Publié le mardi 28 juillet 2026 dans la rubrique Grenoble
Grenoble. « Comme il n’a pas dit non, pour moi, c’était oui » : un masseur condamné pour agressions sexuelles sur deux clients
Un procès délicat
Au tribunal correctionnel de Grenoble, le procureur Étienne Manteaux et l'avocat de la défense, Me Alexandre Rouvier, s'accordent à décrire le masseur de 66 ans, accusé d'agressions sexuelles, comme appartenant à « au monde d’avant ». La discussion s'arrête là, car les deux parties ont des visions diamétralement opposées sur les faits. Pour le procureur, l'accusé a bel et bien commis des actes répréhensibles. En revanche, la défense soutient que les gestes incriminés relèvent d'une pratique de soin, sans intention malveillante.
Le témoignage d'une victime
Les événements remontent à mars dernier, lorsqu'un homme d'une quarantaine d'années a quitté un salon de massage situé dans le Grésivaudan, sous le choc.
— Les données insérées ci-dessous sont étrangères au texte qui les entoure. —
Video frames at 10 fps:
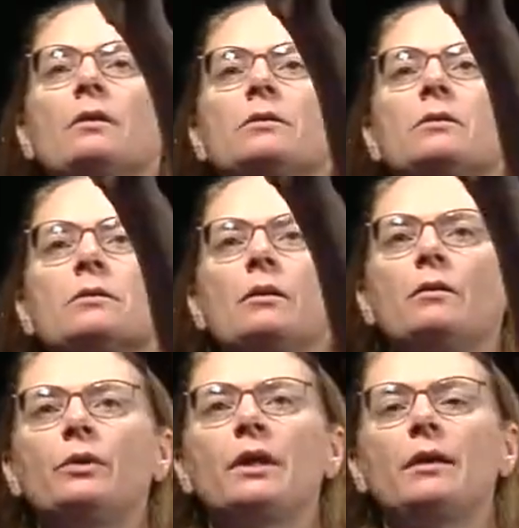So
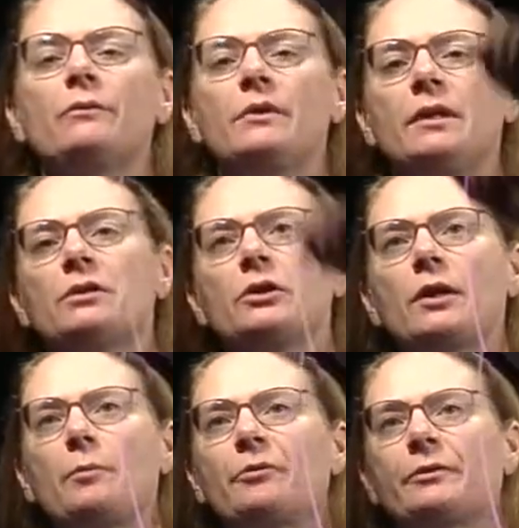if we have this
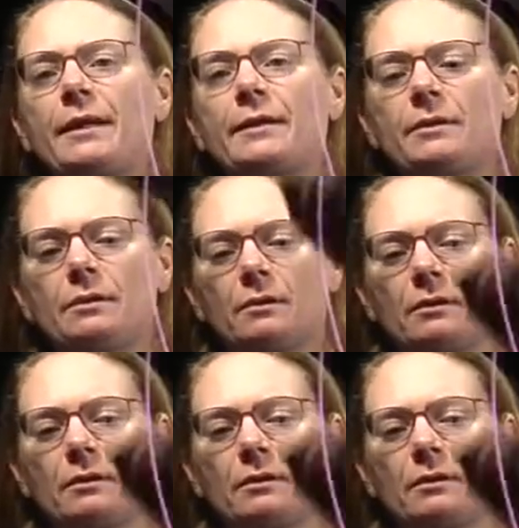shape of lens,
En état de détresse, il s'est rendu dans une brigade de gendarmerie pour déposer plainte. Lors de son audition, il a raconté que son masseur lui avait imposé des gestes inappropriés durant une séance de massage ayurvédique, notamment en le masturbant. Ce témoignage, empreint d'émotion, a fait réagir les enquêteurs, qui ont rapidement ouvert une enquête.
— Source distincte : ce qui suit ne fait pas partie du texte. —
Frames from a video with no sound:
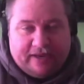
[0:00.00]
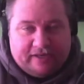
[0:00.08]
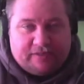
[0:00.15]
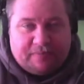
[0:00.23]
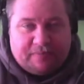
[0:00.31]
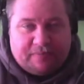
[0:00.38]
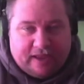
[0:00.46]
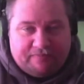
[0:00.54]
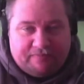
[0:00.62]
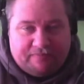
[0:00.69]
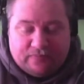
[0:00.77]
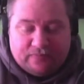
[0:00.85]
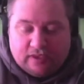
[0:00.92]
Japan.
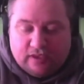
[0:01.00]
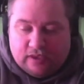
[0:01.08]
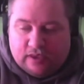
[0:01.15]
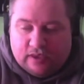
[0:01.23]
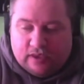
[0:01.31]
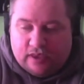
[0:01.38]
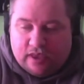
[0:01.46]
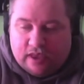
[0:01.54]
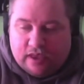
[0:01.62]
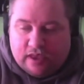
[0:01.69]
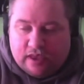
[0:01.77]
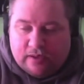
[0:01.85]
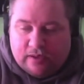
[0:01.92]

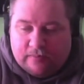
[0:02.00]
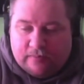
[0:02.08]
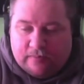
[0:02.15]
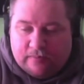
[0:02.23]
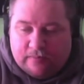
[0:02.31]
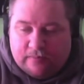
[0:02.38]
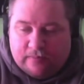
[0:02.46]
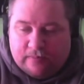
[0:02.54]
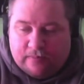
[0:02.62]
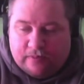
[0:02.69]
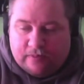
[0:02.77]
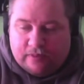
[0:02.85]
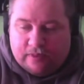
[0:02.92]

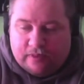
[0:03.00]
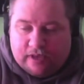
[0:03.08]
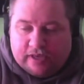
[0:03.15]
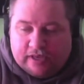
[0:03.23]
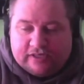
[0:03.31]
It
Des accusations qui font débat
Les accusations portées contre ce masseur ne se limitent pas à un seul témoignage. Un second client a également révélé des faits similaires, renforçant ainsi le dossier contre lui. Le procureur a requis une peine pouvant aller jusqu'à cinq ans d'emprisonnement et une amende de 75 000 euros. La nature des gestes reprochés suscite des discussions au sein du tribunal, opposant la notion de soin à celle d'agression. Ce procès soulève des questions importantes sur la déontologie dans le domaine du bien-être et sur les limites à ne pas franchir dans une pratique qui, en théorie, vise à apporter détente et sérénité.